Water in the preliminary stages of recycling at the West Basin Municipal Water Distric water recycling facility in El Segundo, California. As drought-stricken California struggles with water conservation, West Basin employs a three-part water purification system to transform waste water into potable water. (AFP/ROBYN BECK)

Water in the preliminary stages of recycling at the West Basin Municipal Water Distric water recycling facility in El Segundo, California. As drought-stricken California struggles with water conservation, West Basin employs a three-part water purification system to transform waste water into potable water. (AFP/ROBYN BECK)

Some of the provisions included in the plan would:

  • Make permanent the ban on wasteful water practices such as watering down driveways and other hardscapes;
  • Provide technical help and incentives to aid water suppliers in finding and fixing leaks;
  • Develop new water use standards for urban water suppliers based on local conditions;
  • Require water suppliers to be compliant with new water use targets by 2025;
  • Require water suppliers to submit a five-year drought risk assessment;
  • Improve drought resiliency for small, rural water agencies;
  • Require agricultural water districts to create an annual water budget, a drought plan and measures for increasing efficiency.

While the plan is widely hailed as a necessary step, there will likely be pushback over individual aspects from various stakeholders.

The Association of California Water Agencies (ACWA), which advocates on behalf of 430 public water agencies in the state, said it was still analyzing the draft plan and would be submitting comments to state agencies.

“We appreciate the acknowledgement in the draft plan that water management works best at the local level,” said Lisa Lien-Mager, the organization’s director of communications. But added, “Flexibility is a key issue. The state’s long-term conservation framework must allow for local flexibility to meet the objectives of the framework. While an allocation or budget-based approach will work for many of the larger water agencies, we know that smaller, more rural communities will need a simpler approach to meet the goals. They will need alternative approaches.”
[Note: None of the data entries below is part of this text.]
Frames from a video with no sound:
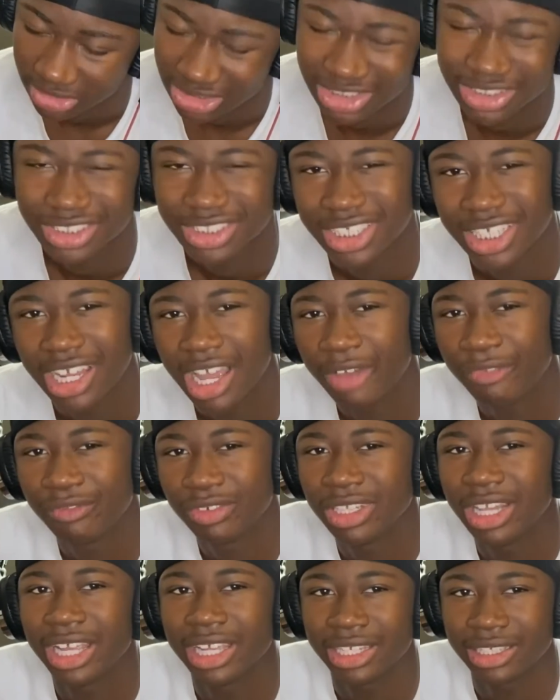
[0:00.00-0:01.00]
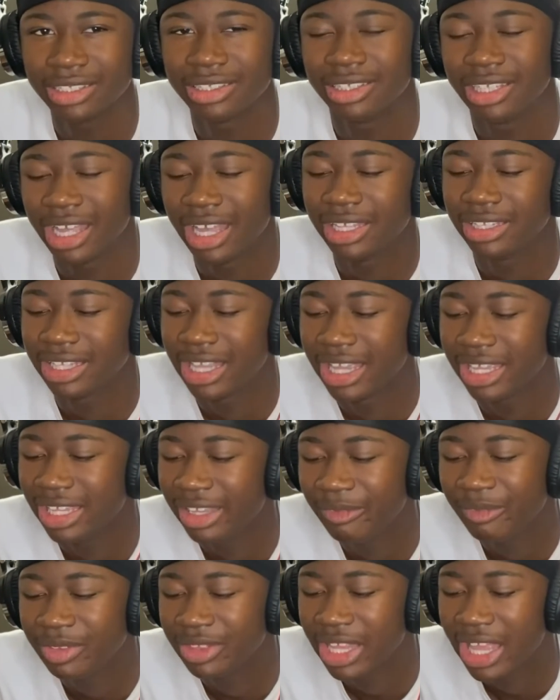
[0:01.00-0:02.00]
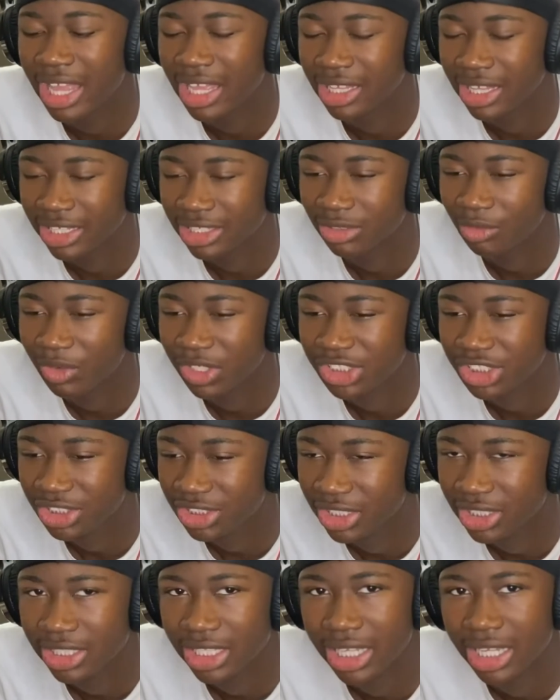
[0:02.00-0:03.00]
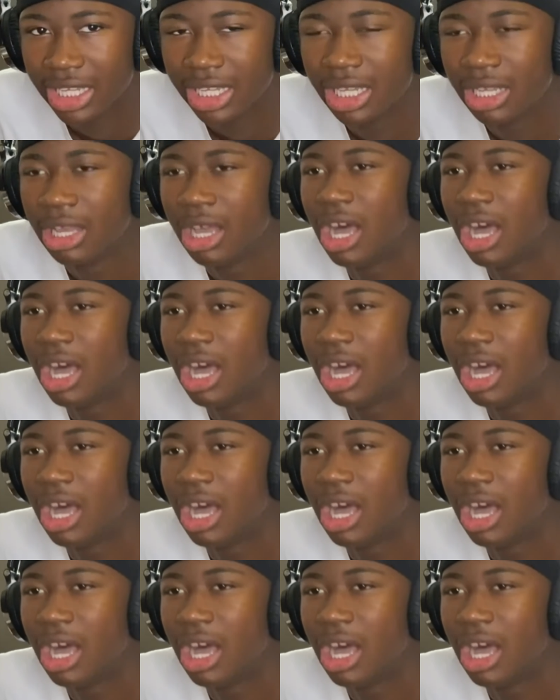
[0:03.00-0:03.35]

See, I feel like that that even that like the way she did that,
While the governor’s conservation mandate from 2015, focused on urban water suppliers, the current plan also includes agricultural suppliers. Ben Chou, a policy analyst for the water program of the Natural Resources of Defense Council, said the state should start by enforcing reporting rules that already exist for agriculture instead of making new ones that are going to be even more difficult to follow, such as water budgets that require information some water suppliers may not have the resources to acquire or analyze.

“Roughly half of agricultural water suppliers are not following these existing reporting requirements and the Department of Water Resources (DWR) has not done much to increase compliance,” said Chou. “We’ve also asked that the agricultural water suppliers be required to standardize how they are reporting data. Right now, they are not required now to submit water management plans in a standard format or to file that report electronically, which makes it difficult for the public and DWR to review plans and reports.”

Chou said that agricultural efficiency efforts should also focus on modernizing water delivery systems, since 12 percent of irrigated farms still receive water on a fixed schedule and not when it’s most needed. And that other efforts should focus on the role of healthy soils in conserving water.

“Practices that improve soil health, such as conservation till and cover cropping, can reduce the need for irrigation by increasing the water infiltration and storage capabilities of soil,” stated a letter of public comment submitted by NRDC, the Pacific Institute, California Climate and Agriculture Network and the Community Alliance With Family Farmers. “On average, conservation-till farmers use 30 percent less irrigation water than their conventional tilling peers.”

Public comments on the conservation draft plan are being accepted until December 19.